Лишь в 1985 году я приобрел мою первую французскую кровать, точнее — два французских матраса. Не намеренно, но случайно. Для того чтобы перебраться в квартиру в 15-м аррондисманте, я вынужден был купить за 10 тысяч франков мебель. Матрасы входили в «мебель». Женщина, продавшая мне матрасы, в тот же день вылетела в Канаду. И через сутки была арестована американской полицией на границе Соединенных Штатов. Судима и посажена в тюрьму. Сидит. Не за то, что продала мне мебель, но за продажу другим «драгс». Я до сих пор сплю на одном из «ее» матрасов. В нем образовалась слабо выраженная ямка.
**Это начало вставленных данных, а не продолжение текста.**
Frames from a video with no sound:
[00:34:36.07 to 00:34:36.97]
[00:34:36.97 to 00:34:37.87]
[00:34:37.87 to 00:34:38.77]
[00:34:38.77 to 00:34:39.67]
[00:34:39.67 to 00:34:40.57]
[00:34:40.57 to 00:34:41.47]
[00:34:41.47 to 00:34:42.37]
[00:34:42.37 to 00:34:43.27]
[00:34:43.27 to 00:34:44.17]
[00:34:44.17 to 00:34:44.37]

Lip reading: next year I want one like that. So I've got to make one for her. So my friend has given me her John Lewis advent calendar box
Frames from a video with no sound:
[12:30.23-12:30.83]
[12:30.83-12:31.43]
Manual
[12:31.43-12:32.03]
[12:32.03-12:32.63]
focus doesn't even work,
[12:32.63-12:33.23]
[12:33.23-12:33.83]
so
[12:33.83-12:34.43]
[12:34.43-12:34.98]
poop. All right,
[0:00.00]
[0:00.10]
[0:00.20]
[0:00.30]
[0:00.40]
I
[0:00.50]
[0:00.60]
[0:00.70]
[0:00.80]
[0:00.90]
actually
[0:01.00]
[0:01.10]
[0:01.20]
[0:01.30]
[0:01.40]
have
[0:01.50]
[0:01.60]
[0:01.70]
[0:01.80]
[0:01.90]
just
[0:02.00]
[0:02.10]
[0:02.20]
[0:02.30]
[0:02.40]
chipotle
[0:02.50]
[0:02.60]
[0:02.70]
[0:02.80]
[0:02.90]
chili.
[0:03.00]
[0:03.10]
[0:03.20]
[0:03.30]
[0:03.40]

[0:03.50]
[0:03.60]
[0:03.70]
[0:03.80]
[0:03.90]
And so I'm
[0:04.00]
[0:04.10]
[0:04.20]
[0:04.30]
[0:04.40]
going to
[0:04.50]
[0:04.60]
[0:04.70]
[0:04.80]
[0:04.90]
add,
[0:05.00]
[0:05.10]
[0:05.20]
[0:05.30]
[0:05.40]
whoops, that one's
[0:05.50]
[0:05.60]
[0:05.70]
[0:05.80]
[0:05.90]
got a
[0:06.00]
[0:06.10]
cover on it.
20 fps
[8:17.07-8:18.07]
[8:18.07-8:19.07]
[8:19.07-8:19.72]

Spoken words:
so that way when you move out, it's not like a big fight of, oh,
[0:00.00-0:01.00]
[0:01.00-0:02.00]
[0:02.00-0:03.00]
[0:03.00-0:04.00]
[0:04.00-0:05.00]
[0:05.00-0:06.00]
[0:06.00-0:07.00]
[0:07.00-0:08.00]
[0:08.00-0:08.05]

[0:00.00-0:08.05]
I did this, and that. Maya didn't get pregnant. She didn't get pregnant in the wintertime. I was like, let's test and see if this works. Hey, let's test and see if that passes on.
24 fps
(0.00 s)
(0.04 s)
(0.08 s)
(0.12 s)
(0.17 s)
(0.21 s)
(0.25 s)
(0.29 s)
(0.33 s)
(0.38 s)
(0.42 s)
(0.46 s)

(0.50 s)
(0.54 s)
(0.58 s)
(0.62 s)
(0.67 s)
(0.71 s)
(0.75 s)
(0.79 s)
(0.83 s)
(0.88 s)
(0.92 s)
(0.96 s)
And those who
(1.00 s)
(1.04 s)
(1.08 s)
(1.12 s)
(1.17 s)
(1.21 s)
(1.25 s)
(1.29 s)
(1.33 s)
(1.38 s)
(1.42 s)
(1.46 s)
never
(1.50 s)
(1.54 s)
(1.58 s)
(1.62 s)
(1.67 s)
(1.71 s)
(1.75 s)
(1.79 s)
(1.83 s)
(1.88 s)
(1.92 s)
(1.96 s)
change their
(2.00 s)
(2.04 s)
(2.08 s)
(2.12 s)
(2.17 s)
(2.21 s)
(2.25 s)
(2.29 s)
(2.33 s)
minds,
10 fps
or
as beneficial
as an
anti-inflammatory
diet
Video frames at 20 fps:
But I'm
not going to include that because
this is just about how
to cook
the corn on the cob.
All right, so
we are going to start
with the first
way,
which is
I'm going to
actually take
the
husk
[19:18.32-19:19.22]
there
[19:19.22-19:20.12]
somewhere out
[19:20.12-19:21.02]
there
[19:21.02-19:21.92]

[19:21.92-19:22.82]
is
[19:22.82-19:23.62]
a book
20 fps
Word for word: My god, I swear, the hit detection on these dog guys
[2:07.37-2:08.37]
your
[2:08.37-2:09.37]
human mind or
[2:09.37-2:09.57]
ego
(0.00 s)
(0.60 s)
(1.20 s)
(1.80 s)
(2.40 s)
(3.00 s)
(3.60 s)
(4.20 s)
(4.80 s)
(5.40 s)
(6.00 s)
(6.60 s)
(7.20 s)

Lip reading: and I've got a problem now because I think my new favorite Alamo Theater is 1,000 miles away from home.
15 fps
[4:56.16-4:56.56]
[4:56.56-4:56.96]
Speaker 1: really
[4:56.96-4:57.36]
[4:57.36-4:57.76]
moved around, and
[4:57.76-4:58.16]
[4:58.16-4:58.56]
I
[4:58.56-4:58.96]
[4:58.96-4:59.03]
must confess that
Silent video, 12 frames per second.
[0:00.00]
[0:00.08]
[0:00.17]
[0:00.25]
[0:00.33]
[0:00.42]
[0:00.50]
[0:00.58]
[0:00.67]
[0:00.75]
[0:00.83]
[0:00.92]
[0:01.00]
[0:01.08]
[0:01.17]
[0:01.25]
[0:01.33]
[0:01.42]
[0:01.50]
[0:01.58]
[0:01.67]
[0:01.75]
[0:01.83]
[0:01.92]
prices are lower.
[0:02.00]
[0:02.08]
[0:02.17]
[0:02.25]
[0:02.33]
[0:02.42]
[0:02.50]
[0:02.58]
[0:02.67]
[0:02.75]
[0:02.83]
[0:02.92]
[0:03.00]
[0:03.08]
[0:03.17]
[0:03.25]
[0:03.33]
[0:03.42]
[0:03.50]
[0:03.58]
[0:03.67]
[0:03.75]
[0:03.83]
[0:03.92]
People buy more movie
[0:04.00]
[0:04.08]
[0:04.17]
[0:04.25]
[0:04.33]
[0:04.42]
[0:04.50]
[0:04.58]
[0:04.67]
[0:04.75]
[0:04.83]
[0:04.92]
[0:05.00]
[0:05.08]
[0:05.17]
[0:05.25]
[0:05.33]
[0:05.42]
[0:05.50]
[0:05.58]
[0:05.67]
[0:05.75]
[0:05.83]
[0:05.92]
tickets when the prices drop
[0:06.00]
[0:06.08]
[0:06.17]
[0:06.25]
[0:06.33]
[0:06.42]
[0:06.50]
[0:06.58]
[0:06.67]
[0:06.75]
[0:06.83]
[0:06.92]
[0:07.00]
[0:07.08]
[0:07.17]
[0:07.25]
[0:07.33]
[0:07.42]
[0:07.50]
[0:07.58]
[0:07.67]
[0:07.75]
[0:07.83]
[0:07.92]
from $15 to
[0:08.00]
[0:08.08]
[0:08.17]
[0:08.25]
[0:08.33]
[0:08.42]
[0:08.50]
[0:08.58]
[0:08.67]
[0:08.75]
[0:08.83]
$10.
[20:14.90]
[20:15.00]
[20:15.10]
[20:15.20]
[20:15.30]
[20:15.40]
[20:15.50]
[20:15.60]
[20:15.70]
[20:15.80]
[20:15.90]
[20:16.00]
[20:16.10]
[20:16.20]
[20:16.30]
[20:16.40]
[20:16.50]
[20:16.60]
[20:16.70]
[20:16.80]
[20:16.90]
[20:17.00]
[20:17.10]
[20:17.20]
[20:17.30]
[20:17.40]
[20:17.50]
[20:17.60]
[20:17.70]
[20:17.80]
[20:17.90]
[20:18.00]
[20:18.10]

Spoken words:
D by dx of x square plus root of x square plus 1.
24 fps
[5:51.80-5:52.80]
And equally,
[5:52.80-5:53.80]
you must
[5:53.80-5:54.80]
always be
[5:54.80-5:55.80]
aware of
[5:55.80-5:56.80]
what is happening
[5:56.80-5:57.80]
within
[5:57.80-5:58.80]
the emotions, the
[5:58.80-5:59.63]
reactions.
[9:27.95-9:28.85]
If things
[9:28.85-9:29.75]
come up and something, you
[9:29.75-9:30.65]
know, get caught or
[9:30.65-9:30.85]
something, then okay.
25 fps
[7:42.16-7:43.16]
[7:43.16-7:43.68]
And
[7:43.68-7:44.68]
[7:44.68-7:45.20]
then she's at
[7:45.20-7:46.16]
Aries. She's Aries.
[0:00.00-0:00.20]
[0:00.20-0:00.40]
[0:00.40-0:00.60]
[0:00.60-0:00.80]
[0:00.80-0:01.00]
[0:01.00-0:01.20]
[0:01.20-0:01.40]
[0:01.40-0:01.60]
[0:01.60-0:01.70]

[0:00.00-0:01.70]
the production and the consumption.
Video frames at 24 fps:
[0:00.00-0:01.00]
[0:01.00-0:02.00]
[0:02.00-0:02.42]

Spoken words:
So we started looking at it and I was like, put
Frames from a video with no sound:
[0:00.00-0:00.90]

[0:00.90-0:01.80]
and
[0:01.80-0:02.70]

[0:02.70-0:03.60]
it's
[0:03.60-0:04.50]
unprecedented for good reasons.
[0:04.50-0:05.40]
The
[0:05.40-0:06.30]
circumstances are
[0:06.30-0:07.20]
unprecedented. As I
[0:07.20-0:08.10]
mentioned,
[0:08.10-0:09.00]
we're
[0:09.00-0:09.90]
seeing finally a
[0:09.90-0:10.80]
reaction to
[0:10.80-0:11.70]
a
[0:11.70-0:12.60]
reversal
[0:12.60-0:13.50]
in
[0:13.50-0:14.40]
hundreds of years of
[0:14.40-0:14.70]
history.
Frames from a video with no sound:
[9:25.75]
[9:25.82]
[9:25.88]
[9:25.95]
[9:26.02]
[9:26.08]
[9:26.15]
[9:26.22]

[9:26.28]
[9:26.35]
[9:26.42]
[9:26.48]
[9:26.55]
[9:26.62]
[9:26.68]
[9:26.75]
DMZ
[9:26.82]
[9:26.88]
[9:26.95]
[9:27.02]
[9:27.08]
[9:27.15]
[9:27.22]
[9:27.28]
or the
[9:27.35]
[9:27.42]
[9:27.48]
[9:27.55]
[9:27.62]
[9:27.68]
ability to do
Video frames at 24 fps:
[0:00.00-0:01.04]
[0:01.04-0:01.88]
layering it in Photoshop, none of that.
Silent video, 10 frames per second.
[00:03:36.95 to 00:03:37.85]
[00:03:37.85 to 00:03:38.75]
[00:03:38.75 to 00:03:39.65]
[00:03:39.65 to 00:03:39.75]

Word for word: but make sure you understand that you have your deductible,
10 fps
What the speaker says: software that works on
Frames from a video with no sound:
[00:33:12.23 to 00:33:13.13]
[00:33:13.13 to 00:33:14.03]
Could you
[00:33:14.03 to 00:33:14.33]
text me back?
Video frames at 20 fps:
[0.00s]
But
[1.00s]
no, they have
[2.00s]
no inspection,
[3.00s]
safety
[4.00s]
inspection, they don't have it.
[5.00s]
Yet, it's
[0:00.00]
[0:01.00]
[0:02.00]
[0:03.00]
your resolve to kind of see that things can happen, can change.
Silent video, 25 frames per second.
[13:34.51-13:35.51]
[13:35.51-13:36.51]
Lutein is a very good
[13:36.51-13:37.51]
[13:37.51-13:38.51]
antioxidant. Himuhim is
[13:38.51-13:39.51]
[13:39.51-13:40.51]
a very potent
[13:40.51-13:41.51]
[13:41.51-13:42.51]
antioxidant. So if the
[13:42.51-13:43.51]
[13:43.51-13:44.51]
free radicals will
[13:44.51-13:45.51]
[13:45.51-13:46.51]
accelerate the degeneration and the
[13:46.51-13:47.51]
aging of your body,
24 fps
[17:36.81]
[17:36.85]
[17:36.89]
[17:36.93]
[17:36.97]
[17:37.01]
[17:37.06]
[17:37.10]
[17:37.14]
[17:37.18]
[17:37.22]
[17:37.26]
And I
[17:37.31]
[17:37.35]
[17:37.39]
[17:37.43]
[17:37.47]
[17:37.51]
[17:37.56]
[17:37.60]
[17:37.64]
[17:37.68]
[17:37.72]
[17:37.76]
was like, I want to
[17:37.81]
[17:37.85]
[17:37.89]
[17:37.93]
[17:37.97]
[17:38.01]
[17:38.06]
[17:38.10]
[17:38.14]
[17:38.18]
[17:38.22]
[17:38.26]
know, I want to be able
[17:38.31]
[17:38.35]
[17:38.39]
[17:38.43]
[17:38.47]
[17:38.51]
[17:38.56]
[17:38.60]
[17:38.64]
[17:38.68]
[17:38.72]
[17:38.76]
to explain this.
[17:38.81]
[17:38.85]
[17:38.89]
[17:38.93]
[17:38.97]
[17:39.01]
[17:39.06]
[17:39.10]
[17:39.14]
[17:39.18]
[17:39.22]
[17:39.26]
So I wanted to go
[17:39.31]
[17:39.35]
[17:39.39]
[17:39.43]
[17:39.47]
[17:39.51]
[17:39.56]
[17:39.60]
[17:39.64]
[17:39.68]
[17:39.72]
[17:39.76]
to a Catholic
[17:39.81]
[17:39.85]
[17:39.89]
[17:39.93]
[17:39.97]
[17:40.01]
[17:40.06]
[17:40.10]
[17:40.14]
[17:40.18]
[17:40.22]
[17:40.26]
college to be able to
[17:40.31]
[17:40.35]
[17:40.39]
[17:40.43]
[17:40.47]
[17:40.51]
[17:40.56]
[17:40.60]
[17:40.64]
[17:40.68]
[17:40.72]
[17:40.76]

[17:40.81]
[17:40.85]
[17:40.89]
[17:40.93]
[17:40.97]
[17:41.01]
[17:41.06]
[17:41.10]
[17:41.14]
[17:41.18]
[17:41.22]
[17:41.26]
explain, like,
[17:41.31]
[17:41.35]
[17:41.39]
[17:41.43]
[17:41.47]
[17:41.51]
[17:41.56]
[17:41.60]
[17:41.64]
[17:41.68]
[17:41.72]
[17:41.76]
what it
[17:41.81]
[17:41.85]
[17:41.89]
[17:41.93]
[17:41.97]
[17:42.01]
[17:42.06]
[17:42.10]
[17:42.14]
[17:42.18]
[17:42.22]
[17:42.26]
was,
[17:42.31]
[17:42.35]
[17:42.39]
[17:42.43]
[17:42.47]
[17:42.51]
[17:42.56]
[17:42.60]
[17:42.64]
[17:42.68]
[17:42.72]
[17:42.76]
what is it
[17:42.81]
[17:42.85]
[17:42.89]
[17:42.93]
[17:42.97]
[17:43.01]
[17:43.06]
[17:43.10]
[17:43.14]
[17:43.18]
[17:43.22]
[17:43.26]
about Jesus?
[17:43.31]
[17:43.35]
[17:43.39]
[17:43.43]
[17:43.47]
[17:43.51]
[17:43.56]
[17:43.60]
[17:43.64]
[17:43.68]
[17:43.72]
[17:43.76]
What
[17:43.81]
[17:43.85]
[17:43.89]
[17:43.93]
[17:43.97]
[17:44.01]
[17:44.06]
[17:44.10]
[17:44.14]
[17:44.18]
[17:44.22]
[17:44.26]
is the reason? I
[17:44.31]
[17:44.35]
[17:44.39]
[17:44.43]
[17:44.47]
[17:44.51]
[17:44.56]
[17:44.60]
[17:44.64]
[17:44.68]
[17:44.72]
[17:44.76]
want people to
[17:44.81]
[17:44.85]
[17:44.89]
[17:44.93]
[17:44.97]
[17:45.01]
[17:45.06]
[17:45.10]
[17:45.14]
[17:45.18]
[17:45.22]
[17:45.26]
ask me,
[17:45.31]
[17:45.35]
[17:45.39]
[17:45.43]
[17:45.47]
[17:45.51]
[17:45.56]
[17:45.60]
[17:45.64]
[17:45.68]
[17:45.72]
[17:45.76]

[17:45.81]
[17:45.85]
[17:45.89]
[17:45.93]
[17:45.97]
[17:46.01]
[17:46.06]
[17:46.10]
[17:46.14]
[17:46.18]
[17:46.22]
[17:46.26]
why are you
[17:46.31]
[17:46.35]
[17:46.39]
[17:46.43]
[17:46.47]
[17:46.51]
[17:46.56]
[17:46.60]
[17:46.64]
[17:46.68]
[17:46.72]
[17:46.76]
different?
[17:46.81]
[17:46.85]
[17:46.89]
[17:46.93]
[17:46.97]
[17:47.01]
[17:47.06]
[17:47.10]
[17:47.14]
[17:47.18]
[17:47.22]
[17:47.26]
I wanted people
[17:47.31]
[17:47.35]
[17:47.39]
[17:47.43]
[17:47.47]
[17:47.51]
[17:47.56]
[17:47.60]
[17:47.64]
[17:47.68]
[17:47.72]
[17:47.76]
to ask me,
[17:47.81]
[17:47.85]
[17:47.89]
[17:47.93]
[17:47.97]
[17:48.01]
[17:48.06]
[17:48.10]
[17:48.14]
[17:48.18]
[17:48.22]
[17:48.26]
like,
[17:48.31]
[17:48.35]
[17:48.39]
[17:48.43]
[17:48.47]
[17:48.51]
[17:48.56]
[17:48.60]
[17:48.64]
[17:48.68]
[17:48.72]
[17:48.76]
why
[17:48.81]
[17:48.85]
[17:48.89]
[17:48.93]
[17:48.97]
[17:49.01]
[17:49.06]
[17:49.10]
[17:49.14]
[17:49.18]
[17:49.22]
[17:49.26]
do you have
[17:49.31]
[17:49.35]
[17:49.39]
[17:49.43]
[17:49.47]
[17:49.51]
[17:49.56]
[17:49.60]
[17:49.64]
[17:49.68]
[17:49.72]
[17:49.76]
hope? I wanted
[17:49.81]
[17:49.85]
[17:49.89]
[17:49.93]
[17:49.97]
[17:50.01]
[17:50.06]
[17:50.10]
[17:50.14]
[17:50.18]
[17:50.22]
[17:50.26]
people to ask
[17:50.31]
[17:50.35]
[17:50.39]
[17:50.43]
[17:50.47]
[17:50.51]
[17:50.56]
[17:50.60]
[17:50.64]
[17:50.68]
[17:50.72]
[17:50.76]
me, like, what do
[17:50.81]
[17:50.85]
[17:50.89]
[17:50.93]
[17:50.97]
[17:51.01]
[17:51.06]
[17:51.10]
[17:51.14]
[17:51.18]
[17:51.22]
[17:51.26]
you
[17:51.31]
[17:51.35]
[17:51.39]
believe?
Всякому хочется знать, каким будет его последнее ложе. Парижские ли плиты, воды ли Ганга, красного дерева богатая постель? Мне тоже хочется знать. В сентябре 1987 года мне проломили голову в баре. Очнувшись, я обнаружил, что лежу на спине на холодной кушетке, покрытой клеенкой, и некто с голыми по локоть руками, с ореолом света над ним, копается у меня в голове. Я подумал было, что это Бог, но он заговорил по-французски, и я понял, что это доктор.
(Продолжение следует. Когда-нибудь.)

Приехал матросик к себе домой, дрожа открывает дверь…

А снег все падал и падал, словно природа торопилась подготовиться к моменту Нового года, дабы предстать к 24 часам 31 декабря стопроцентно новогодней. Толстый ватный покров снега, слабый мороз, опушенные снегом ели в городских парках и скверах, красные щеки детей, зимние шубы женщин, все декорации и аксессуары классического Нового года были на месте. Не хватало только, чтобы в самый последний час небо очистилось бы от туч, перестал бы идти снег и появились бы сухие яркие звезды.
Матросик ехал из аэропорта. Вез его веселый старик, яростно вцепившийся в руль, вонючая сигаретка стиснута между губами. Старик физически переживал каждый сугроб и поворот дороги, и каждую яму и колдобину ее. Морщился, гримасничал и вдруг кричал от боли и восторга, кричал, как кричал бы его старый автомобиль, если бы мог. Непрерывно работали щетки.
Матрос, впрочем, не был матросом, дело ограничивалось действительно матросским бушлатом иностранного производства, «матросиком» его назвал старик, снявший его в аэропорту. «Садись, матросик, чего стоишь сиротой, много не возьму в новогоднюю ночь с человека, на водку дашь, тебе куда?»
Во мгле снежного бурана, через темные перекрестки неизвестных дорог они пробивались к столице.